- **Goal of the exercise**
What you return should match the entries below exactly, only without the images.

- **Records supplied**
# # # # #

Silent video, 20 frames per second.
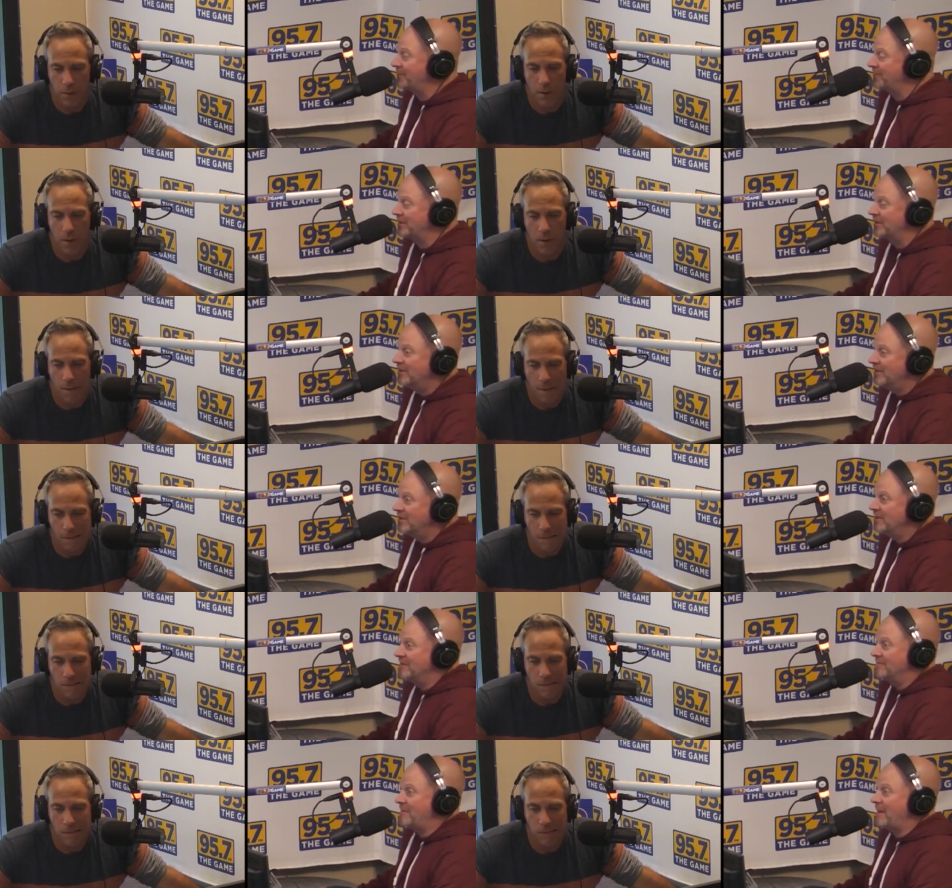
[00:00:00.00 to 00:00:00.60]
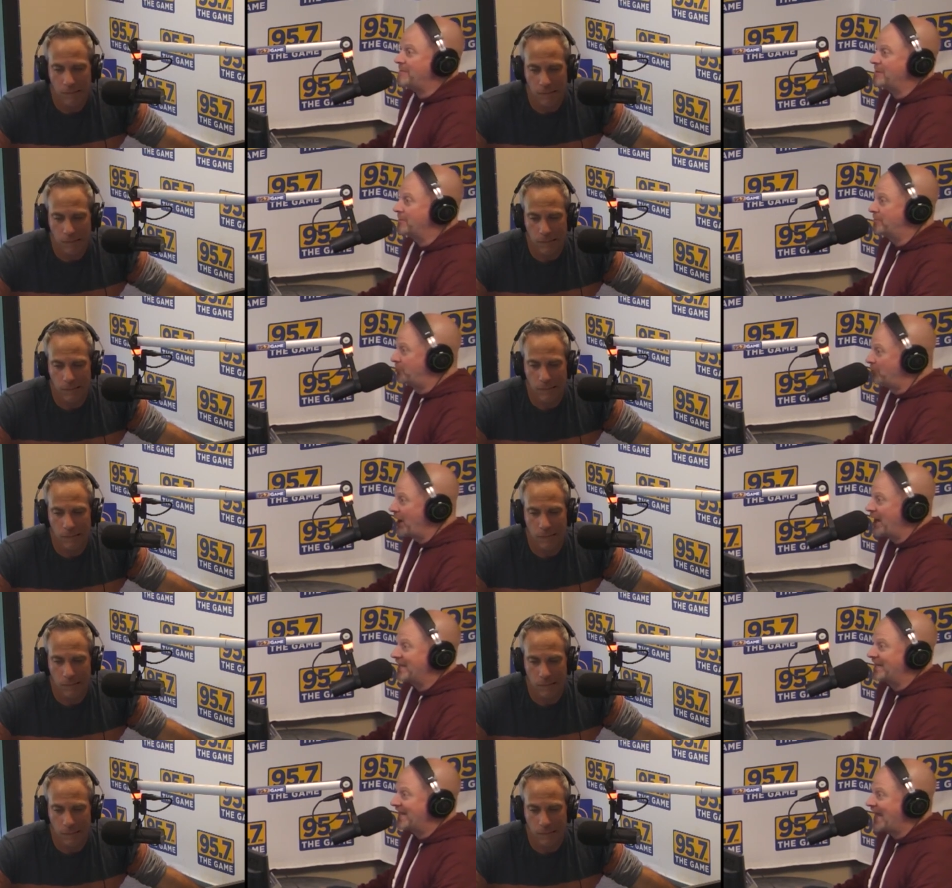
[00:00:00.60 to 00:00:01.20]
Speaker 1: and maybe
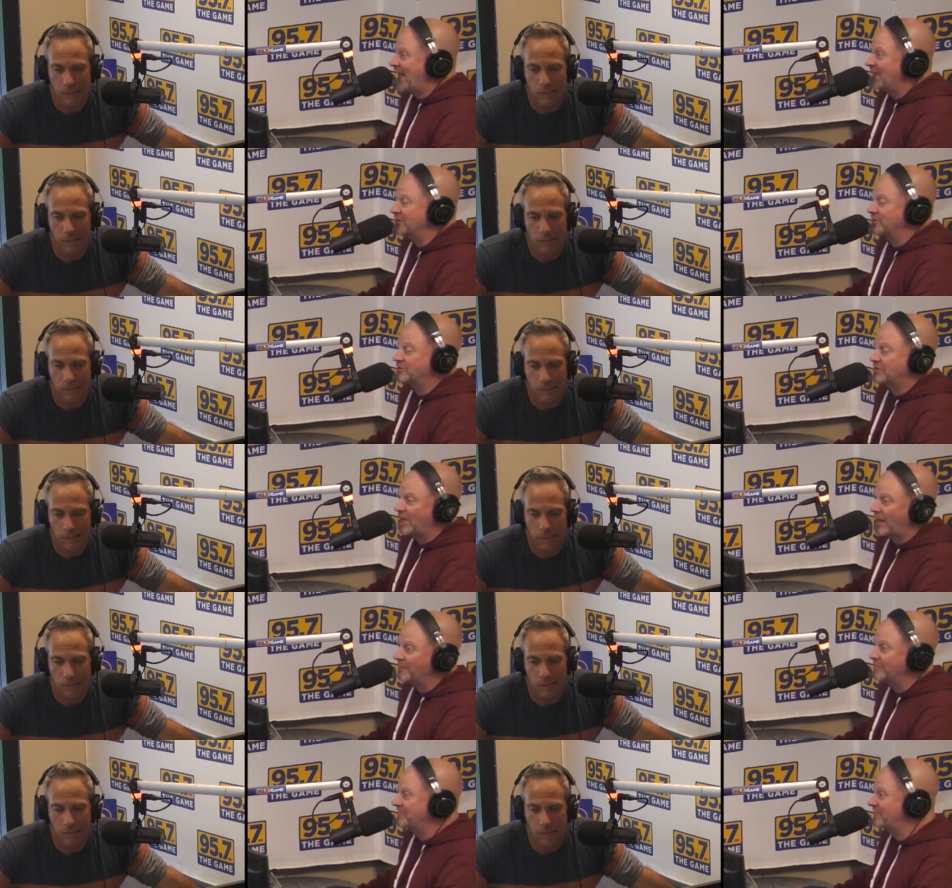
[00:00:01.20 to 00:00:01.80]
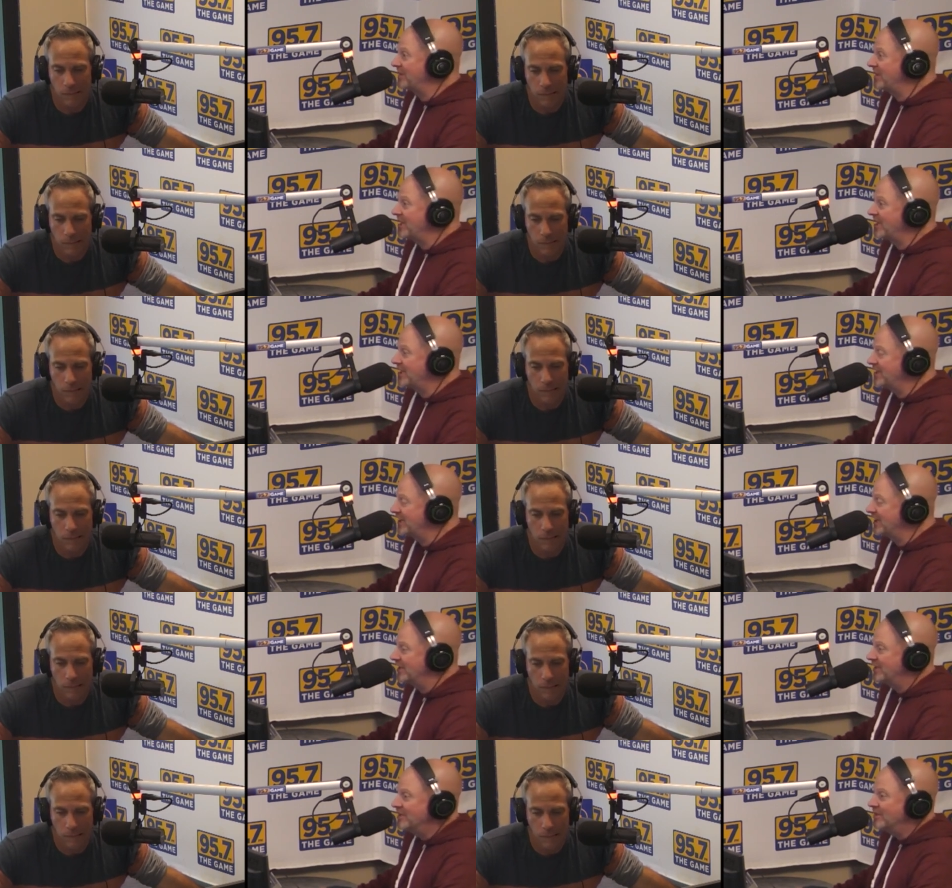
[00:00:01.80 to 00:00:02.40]
Brandon Allen comes in
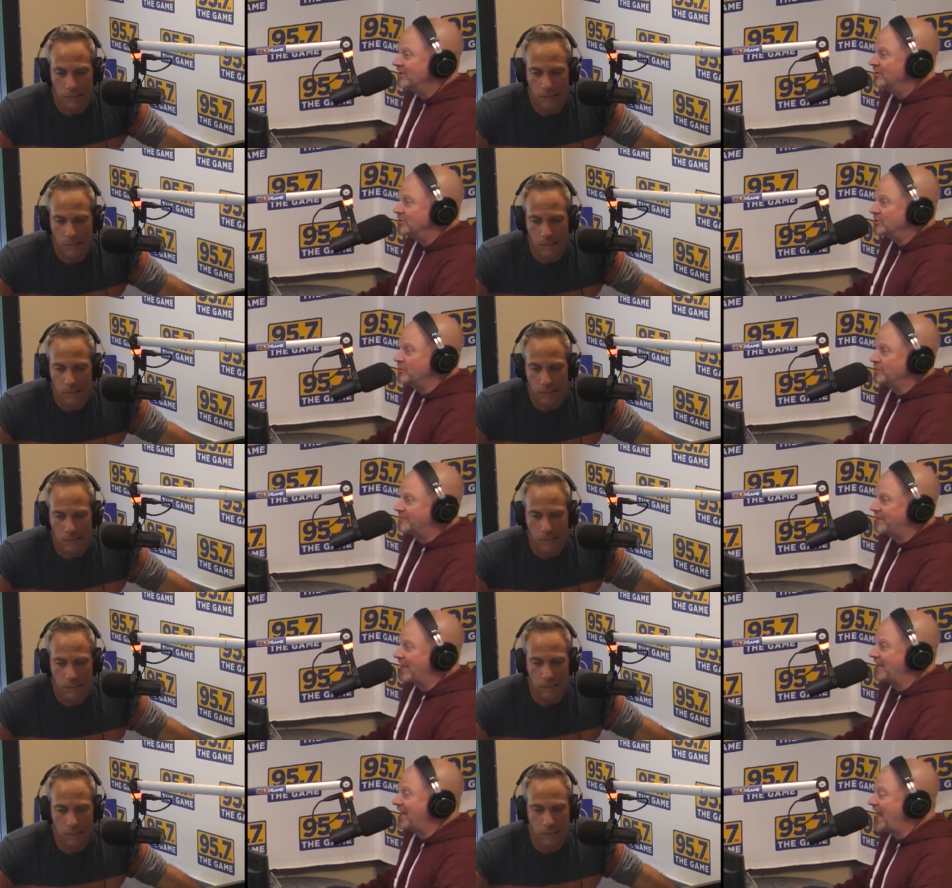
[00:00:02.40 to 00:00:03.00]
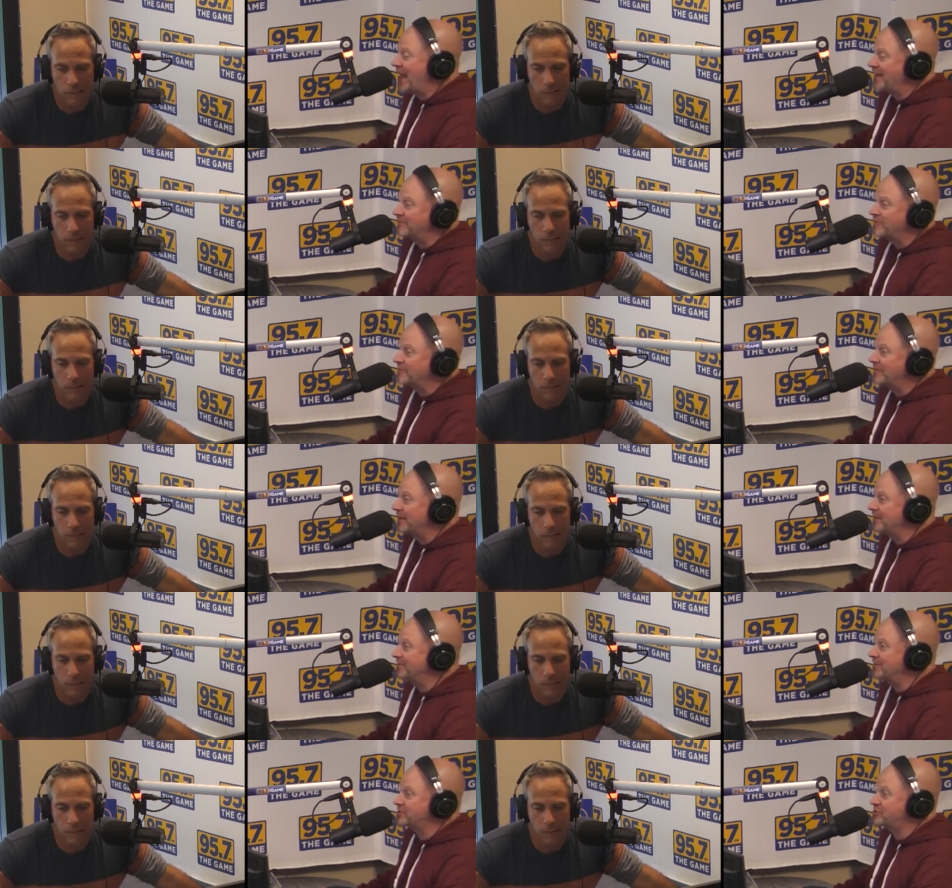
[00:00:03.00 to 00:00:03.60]
and you've got
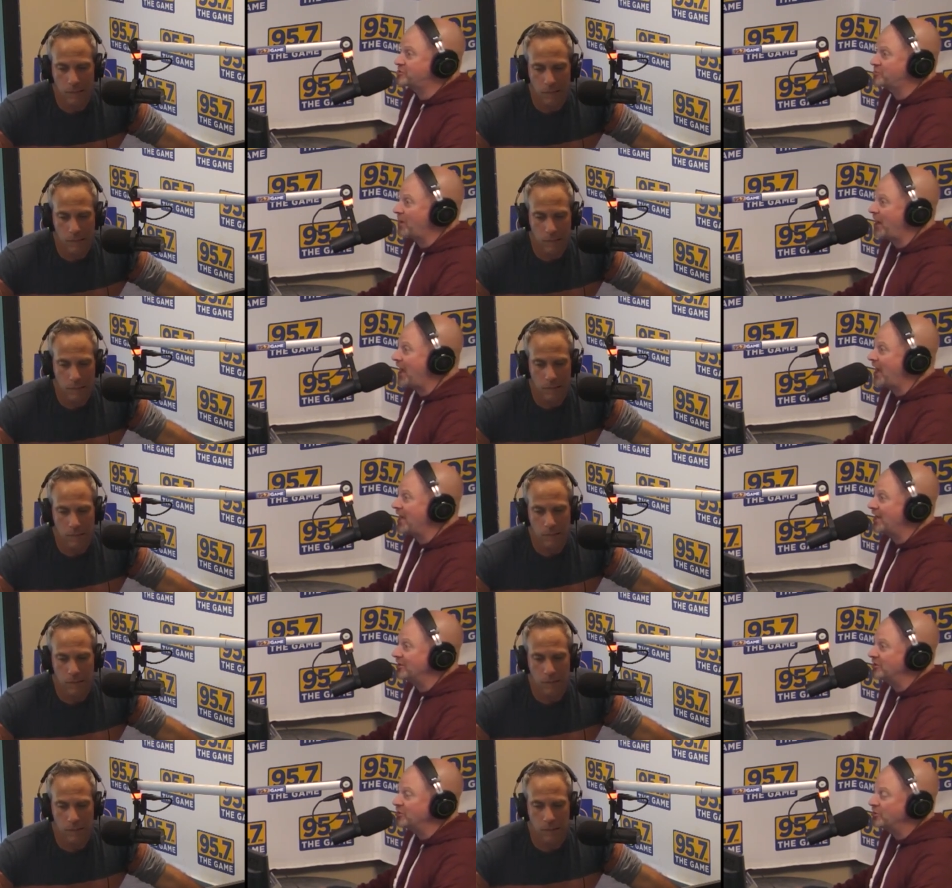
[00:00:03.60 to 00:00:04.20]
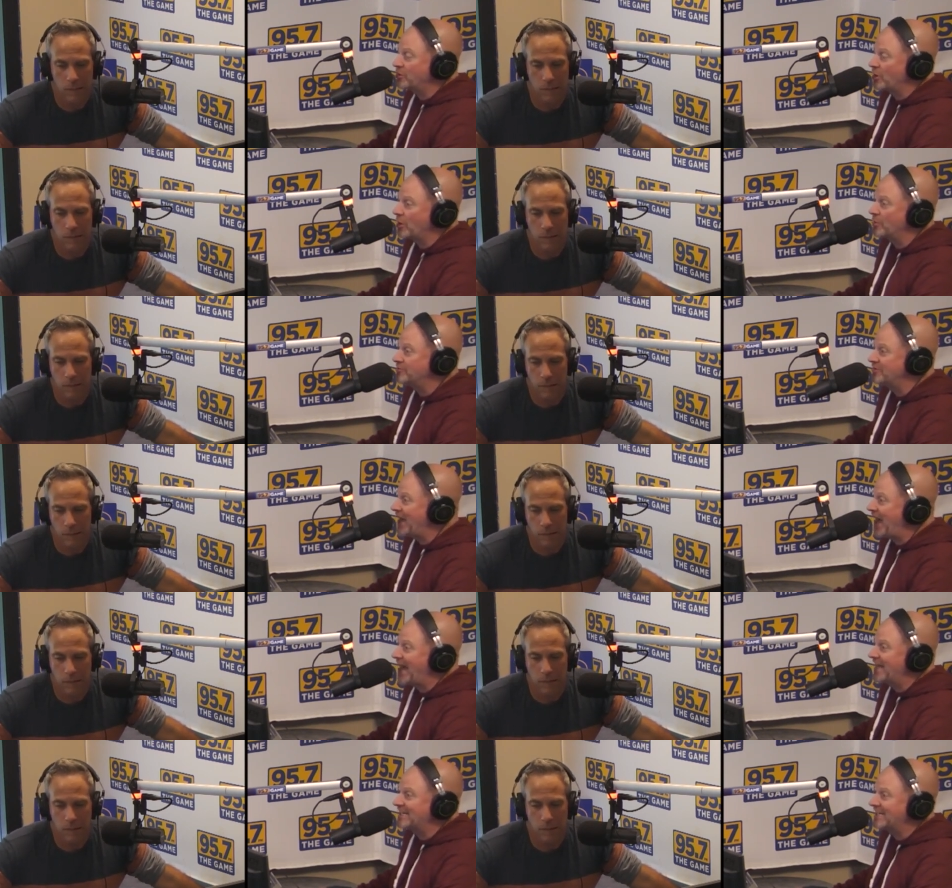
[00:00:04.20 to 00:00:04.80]
everybody but Trey and you go
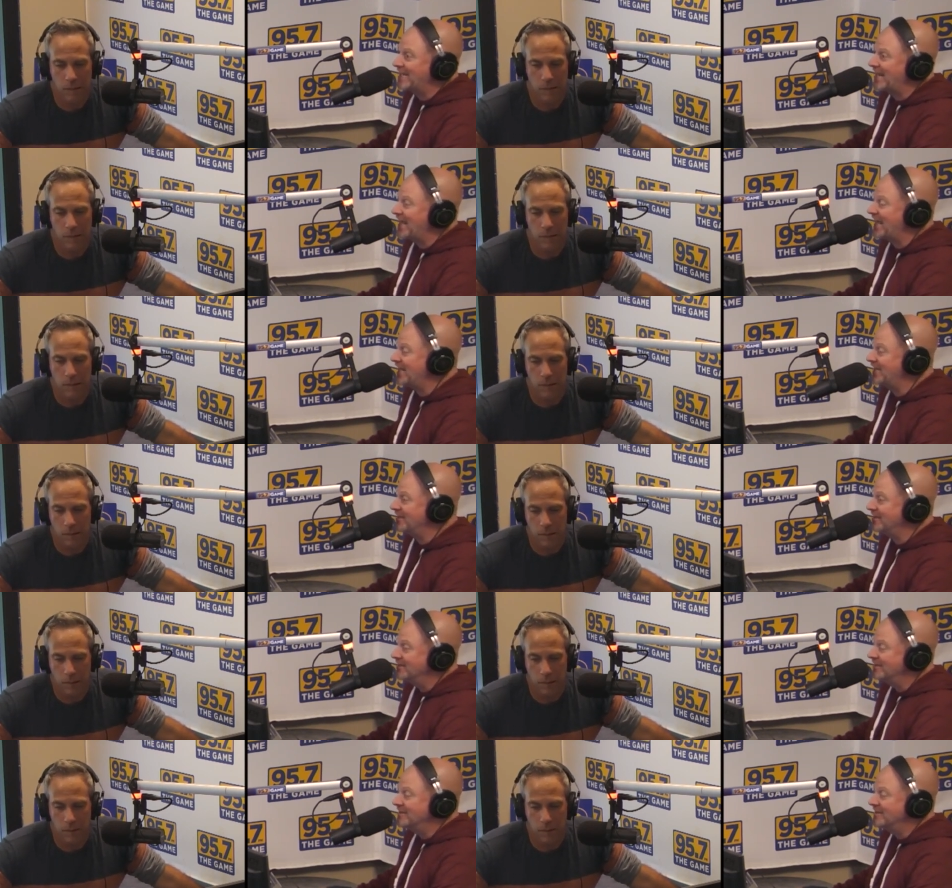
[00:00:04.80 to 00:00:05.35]
9-8.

# # # # #

- **Answer section**
Silent video, 20 frames per second.
[00:00:00.00 to 00:00:00.60]
[00:00:00.60 to 00:00:01.20]
Speaker 1: and maybe
[00:00:01.20 to 00:00:01.80]
[00:00:01.80 to 00:00:02.40]
Brandon Allen comes in
[00:00:02.40 to 00:00:03.00]
[00:00:03.00 to 00:00:03.60]
and you've got
[00:00:03.60 to 00:00:04.20]
[00:00:04.20 to 00:00:04.80]
everybody but Trey and you go
[00:00:04.80 to 00:00:05.35]
9-8.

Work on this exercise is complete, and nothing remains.